If you haven’t got an idea, start a story anyway. You can always throw it away, and maybe by the time you get to the fourth page you will have an idea, and you’ll only have to throw away the first three pages.
Ever heard of a carpenter not going to work because he has “carpenter’s block”? If a writer can’t write, it’s because he doesn’t really want to, he isn’t ready to get it on paper or he’s just plain lazy.
The most valuable of all talents is that of never using two words when one will do.
Writing is not necessarily something to be ashamed of, but do it in private and wash your hands afterwards.
Keep a small can of WD-40 on your desk — away from any open flames — to remind yourself that if you don’t write daily, you will get rusty.
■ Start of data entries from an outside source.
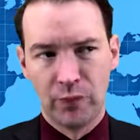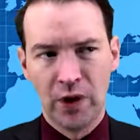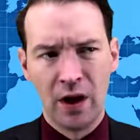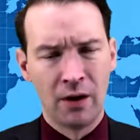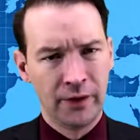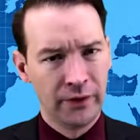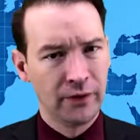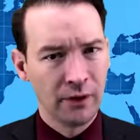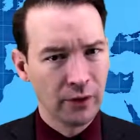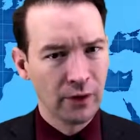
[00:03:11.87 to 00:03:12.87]
No,
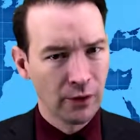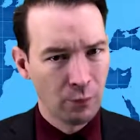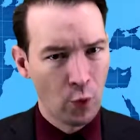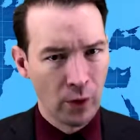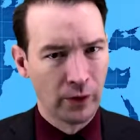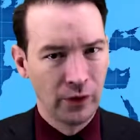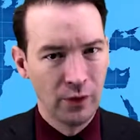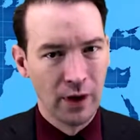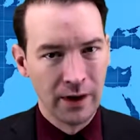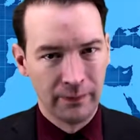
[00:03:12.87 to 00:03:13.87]
there's more
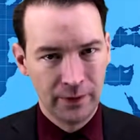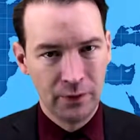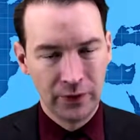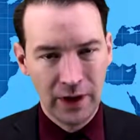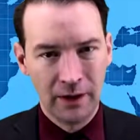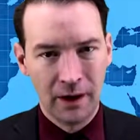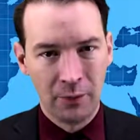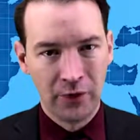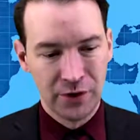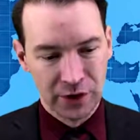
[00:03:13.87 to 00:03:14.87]
to it. If you stand in
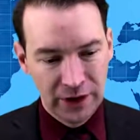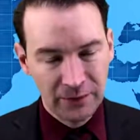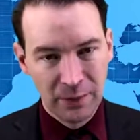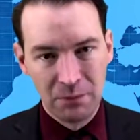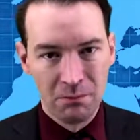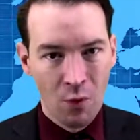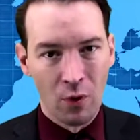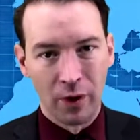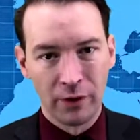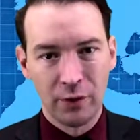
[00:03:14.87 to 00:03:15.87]
opposition, give me
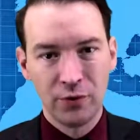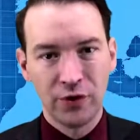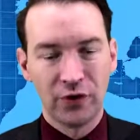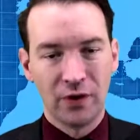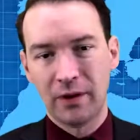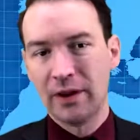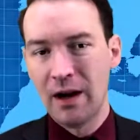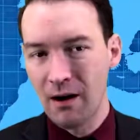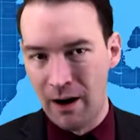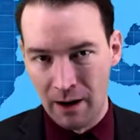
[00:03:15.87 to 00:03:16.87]
more. Don't just suck the
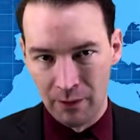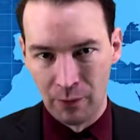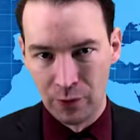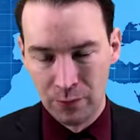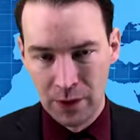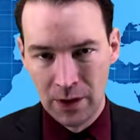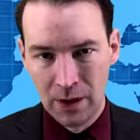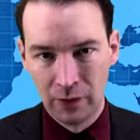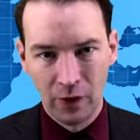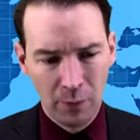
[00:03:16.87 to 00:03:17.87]
air out of the room.
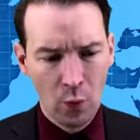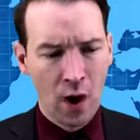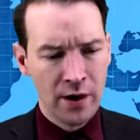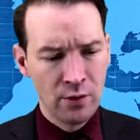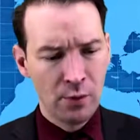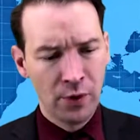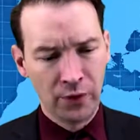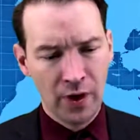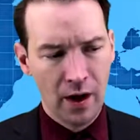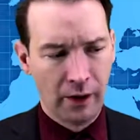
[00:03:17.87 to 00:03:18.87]
Tell me why you
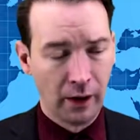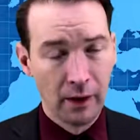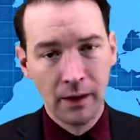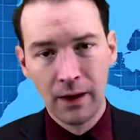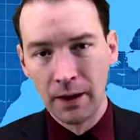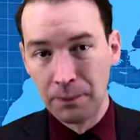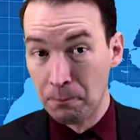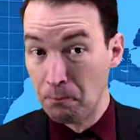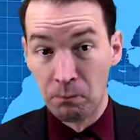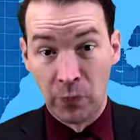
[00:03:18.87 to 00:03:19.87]
oppose DACA.
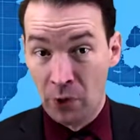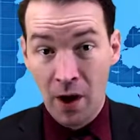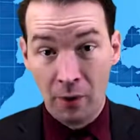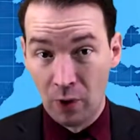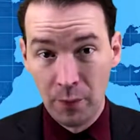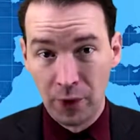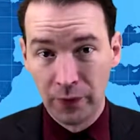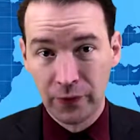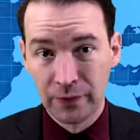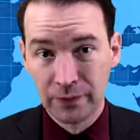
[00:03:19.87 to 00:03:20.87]
They're not
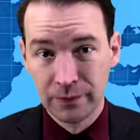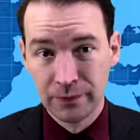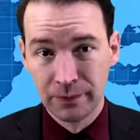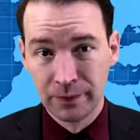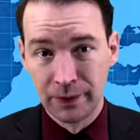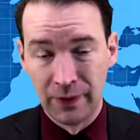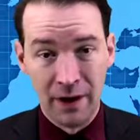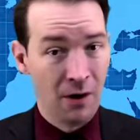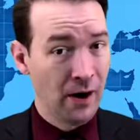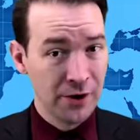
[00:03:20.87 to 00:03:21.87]
criminals.
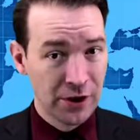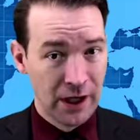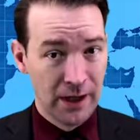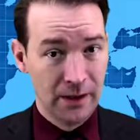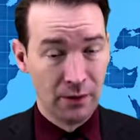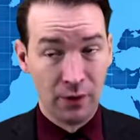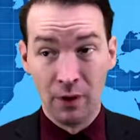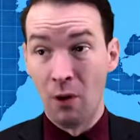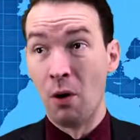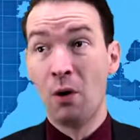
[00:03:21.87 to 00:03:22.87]
They are educated.
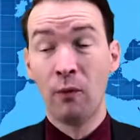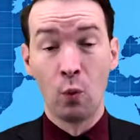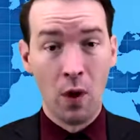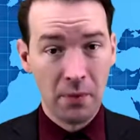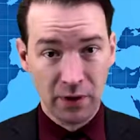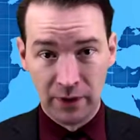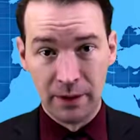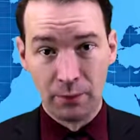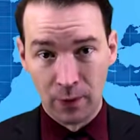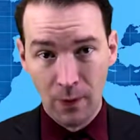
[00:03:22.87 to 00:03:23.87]
They're overwhelmingly
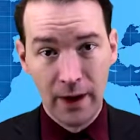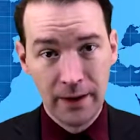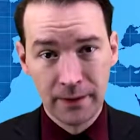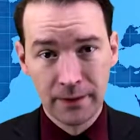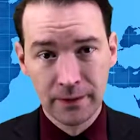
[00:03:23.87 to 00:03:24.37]
employed.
I have a structured songwriting process. I start with the music and try to come up with musical ideas, then the melody, then the hook, and the lyrics come last.
Do not place a photograph of your favorite author on your desk, especially if the author is one of the famous ones who committed suicide.
My own experience is that once a story has been written, one has to cross out the beginning and the end. It is there that we authors do most of our lying.
The fact is, I don’t know where my ideas come from. Nor does any writer. The only real answer is to drink way too much coffee and buy yourself a desk that doesn’t collapse when you beat your head against it.
The reason 99% of all stories written are not bought by editors is very simple. Editors never buy manuscripts that are left on the closet shelf at home.
It took me fifteen years to discover I had no talent for writing, but I couldn’t give it up because by that time I was too famous.
Writing a novel is like driving a car at night. You can only see as far as your headlights, but you can make the whole trip that way.
I haven’t got 10 rules that guarantee success, though I promise I’d share them if I did. The truth is that I found success by stumbling off alone in a direction most people thought was a dead end, breaking all the 1990s shibboleths about children’s books in the process.